►

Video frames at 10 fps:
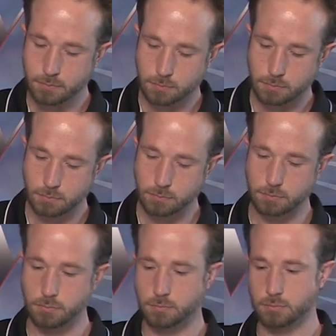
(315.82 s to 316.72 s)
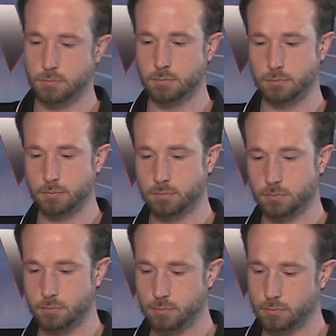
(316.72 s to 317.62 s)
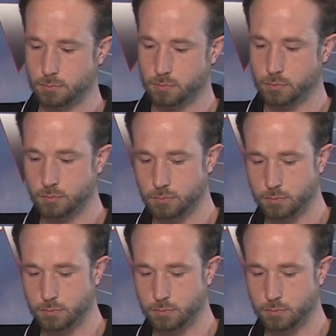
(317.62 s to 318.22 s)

(no one is talking)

◄

→ **WORK REQUIRED**
Excluding all pictures, reproduce the records exactly as they appear above.

→ **RESPONSE TO THE TASK**
Video frames at 10 fps:
(315.82 s to 316.72 s)
(316.72 s to 317.62 s)
(317.62 s to 318.22 s)

(no one is talking)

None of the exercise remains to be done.